1. An anti-TdT monoclonal antibody is produced by a hybridoma cell strain with the preservation number of CGMCC NO 20777.

2. The monoclonal antibody of claim 1, wherein the monoclonal antibody specifically recognizes the TdT protein.

3. The monoclonal antibody of claim 1, wherein the DNA sequence encoding the heavy chain variable region of the monoclonal antibody is the nucleotide sequence shown in SEQ ID2, and the DNA sequence encoding the light chain variable region of the monoclonal antibody is the nucleotide sequence shown in SEQ ID 3.

4. The monoclonal antibody according to claim 1, wherein the amino acid sequence of the heavy chain variable region of the monoclonal antibody is the amino acid sequence shown in SEQ ID 4; the amino acid sequence of the monoclonal antibody light chain variable region is the amino acid sequence shown as SEQ ID 5.

5. The monoclonal antibody of claim 1, wherein the monoclonal antibody is a mouse IgG_2bSubtype monoclonal antibodies.

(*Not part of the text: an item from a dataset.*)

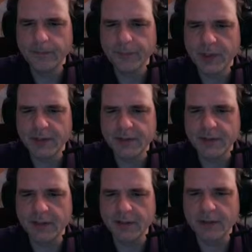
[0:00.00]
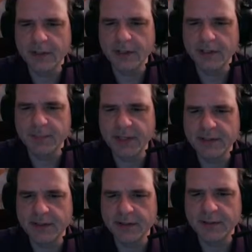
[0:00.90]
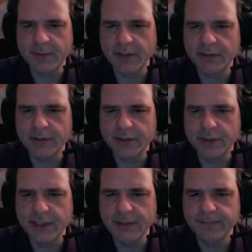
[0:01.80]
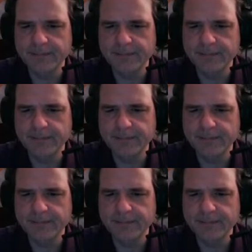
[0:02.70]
Because that looks like it's based on a smaller screen.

6. A hybridoma cell strain secreting TdT-resistant protein molecules is a mouse hybridoma cell strain 32D5, and is preserved in the China general microbiological culture Collection center with the preservation number: CGMCC NO 20777.

7. Use of the monoclonal antibody of any one of claims 1-5 in the preparation of an immunodetection reagent for TdT protein.

8. The use according to claim 7, wherein said immunodetection comprises immunohistochemistry, immunoblotting and enzyme-linked immunosorbent assay.